Maitland Park Estate

Cullinan Studio with ECE Westworks

Maitland Park Estate was built in the 1930s with successive waves of development until the 1980s. The new development frames the mature central park with a series of brick buildings that share common details and forms across the two sites. The designs, developed through extensive consultation over several years, create a vibrant heart for the community with 119 new homes in an enhanced landscape setting with new open spaces, and a new community hall and garden. New homes offer both social rented and private home ownership tenure in a variety of sizes to suit Camden’s housing needs with fully accessible and adaptable dwellings provided across the development. On Grafton Terrace, the Victorian street frontage is repaired with a combination of four to six-storey flats (Mary Prince House) and a standalone four-storey townhouse.
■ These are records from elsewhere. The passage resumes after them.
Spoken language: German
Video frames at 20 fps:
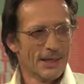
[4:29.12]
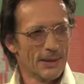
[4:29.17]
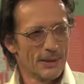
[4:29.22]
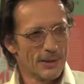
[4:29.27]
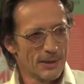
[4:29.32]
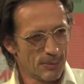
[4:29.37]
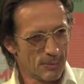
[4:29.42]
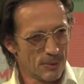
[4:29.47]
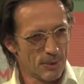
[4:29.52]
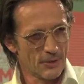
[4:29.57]

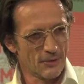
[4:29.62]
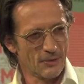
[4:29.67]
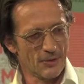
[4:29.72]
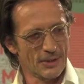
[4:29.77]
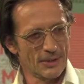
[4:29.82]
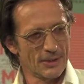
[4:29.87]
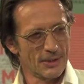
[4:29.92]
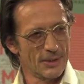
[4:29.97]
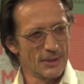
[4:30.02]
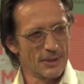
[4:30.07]

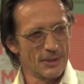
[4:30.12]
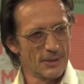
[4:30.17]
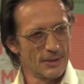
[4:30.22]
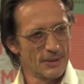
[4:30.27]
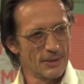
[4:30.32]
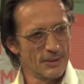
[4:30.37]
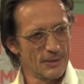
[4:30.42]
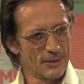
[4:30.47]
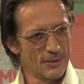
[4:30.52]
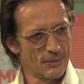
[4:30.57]
plötzlich
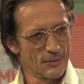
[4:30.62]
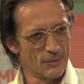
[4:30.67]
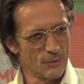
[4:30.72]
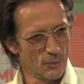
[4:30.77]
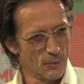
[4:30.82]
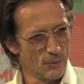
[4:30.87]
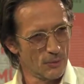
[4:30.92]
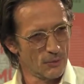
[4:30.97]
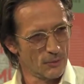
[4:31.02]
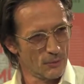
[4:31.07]
äh,
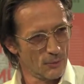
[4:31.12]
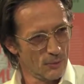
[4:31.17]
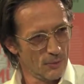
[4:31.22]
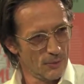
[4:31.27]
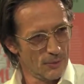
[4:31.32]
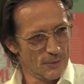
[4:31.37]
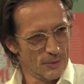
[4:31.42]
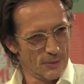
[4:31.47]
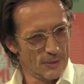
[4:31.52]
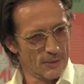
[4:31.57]
so, so
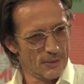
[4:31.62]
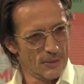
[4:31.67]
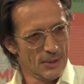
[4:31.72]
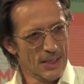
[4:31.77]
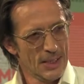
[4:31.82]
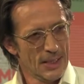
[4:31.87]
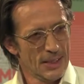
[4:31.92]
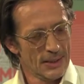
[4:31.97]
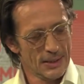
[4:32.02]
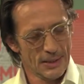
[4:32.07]

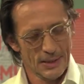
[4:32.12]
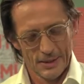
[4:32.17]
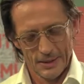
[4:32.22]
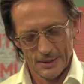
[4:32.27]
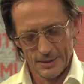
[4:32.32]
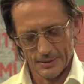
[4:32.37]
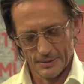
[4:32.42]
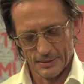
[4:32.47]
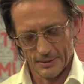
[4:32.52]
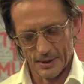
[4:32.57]

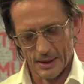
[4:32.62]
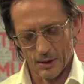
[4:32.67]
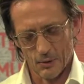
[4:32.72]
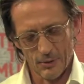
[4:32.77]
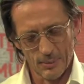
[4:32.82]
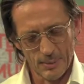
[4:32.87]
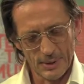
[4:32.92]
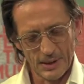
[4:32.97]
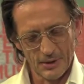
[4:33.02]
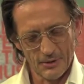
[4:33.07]
auch
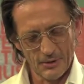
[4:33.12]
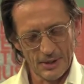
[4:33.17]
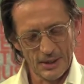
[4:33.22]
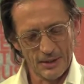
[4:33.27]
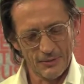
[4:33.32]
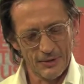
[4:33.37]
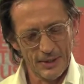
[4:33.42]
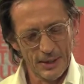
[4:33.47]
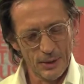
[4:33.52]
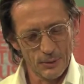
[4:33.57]
wenn man das
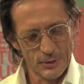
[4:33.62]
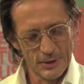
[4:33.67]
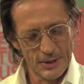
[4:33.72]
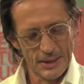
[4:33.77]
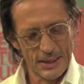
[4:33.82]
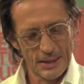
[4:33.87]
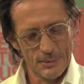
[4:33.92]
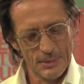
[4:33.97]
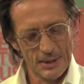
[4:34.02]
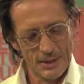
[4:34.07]
nicht will und
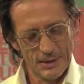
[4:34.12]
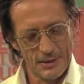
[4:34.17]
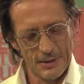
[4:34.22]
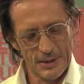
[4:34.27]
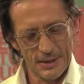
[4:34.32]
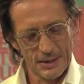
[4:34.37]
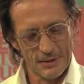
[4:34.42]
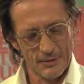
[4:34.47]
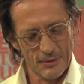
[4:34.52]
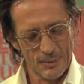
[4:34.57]
nicht
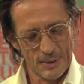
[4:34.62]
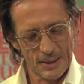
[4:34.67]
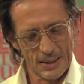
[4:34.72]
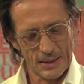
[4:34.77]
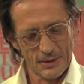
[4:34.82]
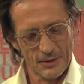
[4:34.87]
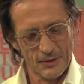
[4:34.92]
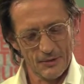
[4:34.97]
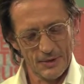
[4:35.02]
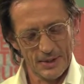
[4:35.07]
imitiert, wenn man
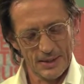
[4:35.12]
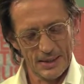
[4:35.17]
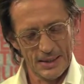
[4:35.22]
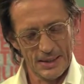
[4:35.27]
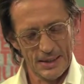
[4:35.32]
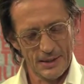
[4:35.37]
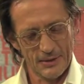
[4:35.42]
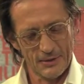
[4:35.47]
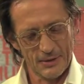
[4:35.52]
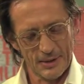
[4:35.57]
ganz viel
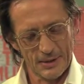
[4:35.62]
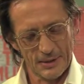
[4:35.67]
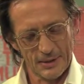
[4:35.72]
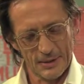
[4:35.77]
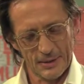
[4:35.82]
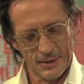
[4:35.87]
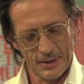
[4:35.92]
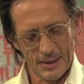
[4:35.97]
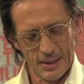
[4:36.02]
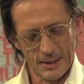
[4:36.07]
gelesen hat,
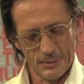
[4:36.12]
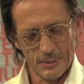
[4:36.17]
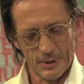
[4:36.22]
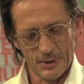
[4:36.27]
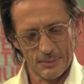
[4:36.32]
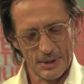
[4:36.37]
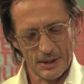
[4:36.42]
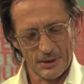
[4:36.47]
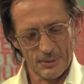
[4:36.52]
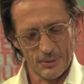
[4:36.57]
hat man
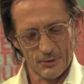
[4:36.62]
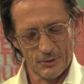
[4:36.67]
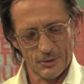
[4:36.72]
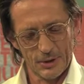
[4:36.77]
manchmal so eine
The new community hall, with a dedicated garden, commands the corner of the park and houses a large, sub-dividable function room, bookable meeting/teaching spaces, and a cafe to provide a hub for locals. New boundary treatments to back gardens fronting the park, as well as new play features, landscape enhancements and planting, have greatly improved the Estate’s parkland setting. The Aspen House site involved the demolition of an existing nine-storey 1970s slab block, a 1930s gym and run-down single-storey garages. In their place, is a five-storey courtyard building (Antony Grey Court) fronted with a six-storey mansion block (Noor Inayat Khan House) to the park. The communal courtyard is landscaped with blossoming trees and areas to sit and play.